EXERCISE OBJECTIVE | Output all of the records word for word and drop the images.

(Excerpts from a dataset)
= Beginning of Section =

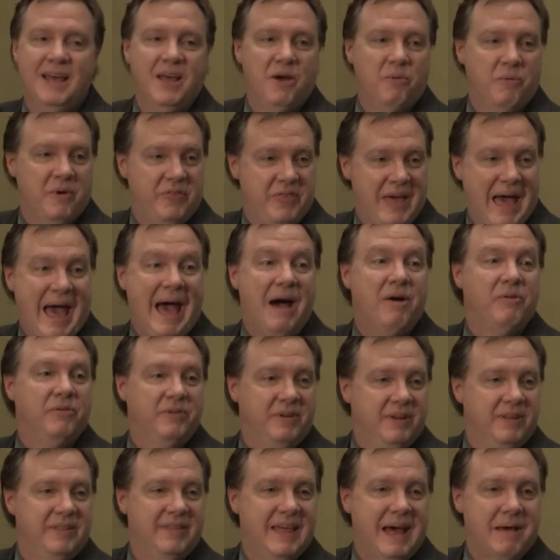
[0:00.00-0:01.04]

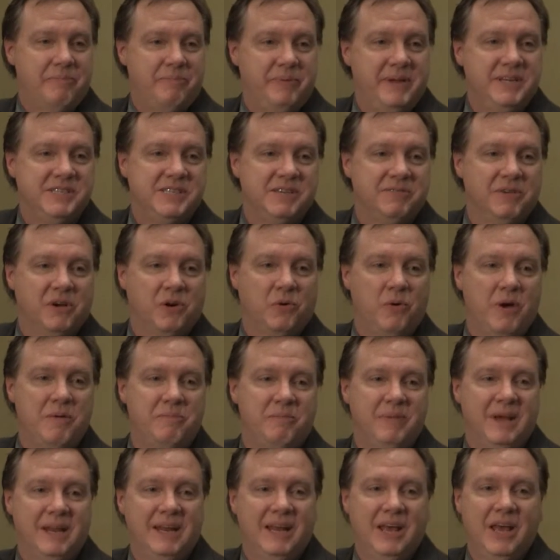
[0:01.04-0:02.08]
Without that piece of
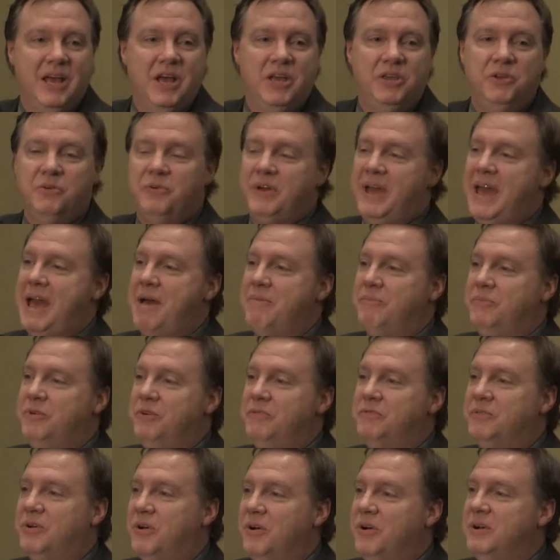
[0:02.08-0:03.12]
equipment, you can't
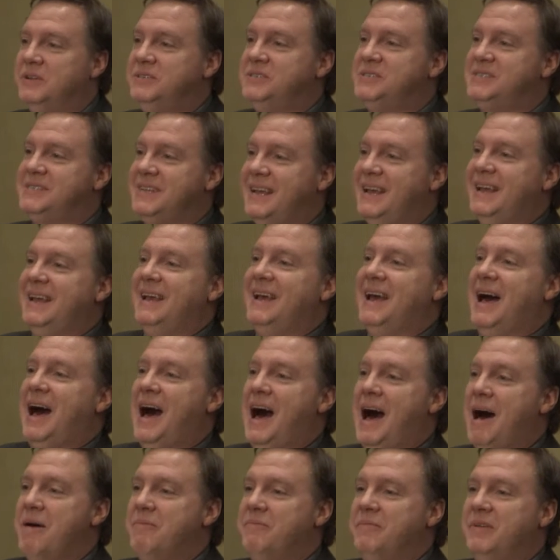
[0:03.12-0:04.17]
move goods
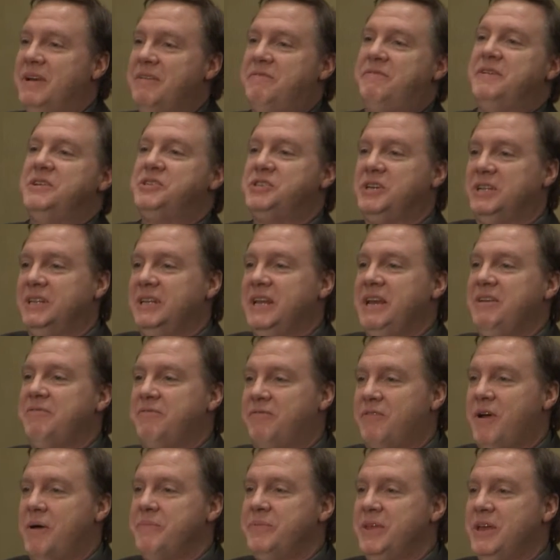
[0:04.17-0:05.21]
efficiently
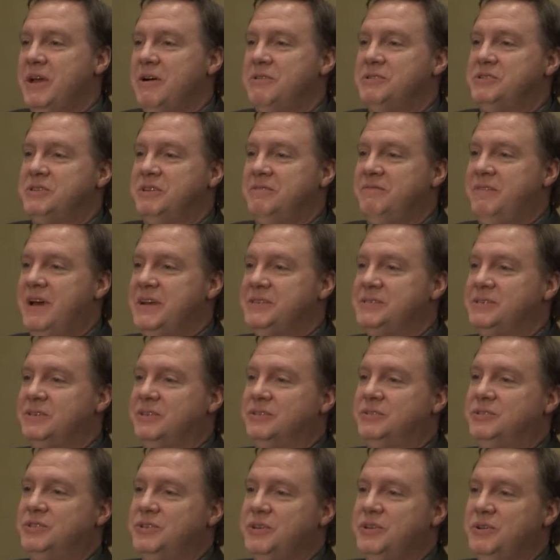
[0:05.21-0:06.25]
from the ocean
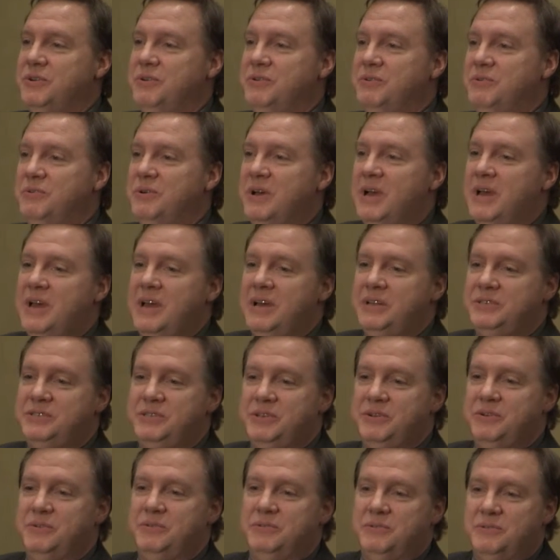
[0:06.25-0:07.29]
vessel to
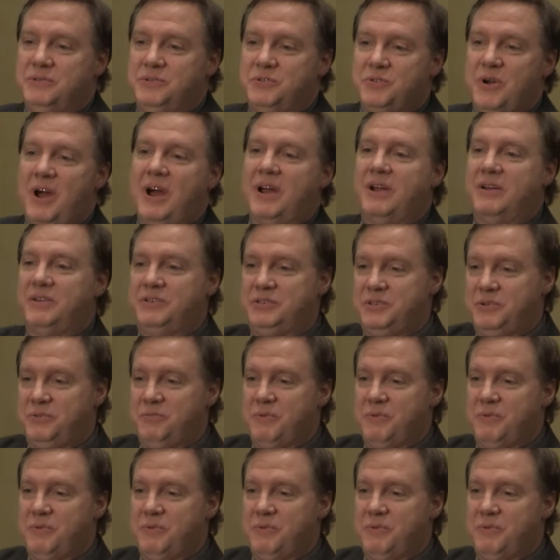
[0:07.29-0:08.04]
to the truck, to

= End of Section =

SOLUTION TO THIS EXERCISE |
[0:00.00-0:01.04]

[0:01.04-0:02.08]
Without that piece of
[0:02.08-0:03.12]
equipment, you can't
[0:03.12-0:04.17]
move goods
[0:04.17-0:05.21]
efficiently
[0:05.21-0:06.25]
from the ocean
[0:06.25-0:07.29]
vessel to
[0:07.29-0:08.04]
to the truck, to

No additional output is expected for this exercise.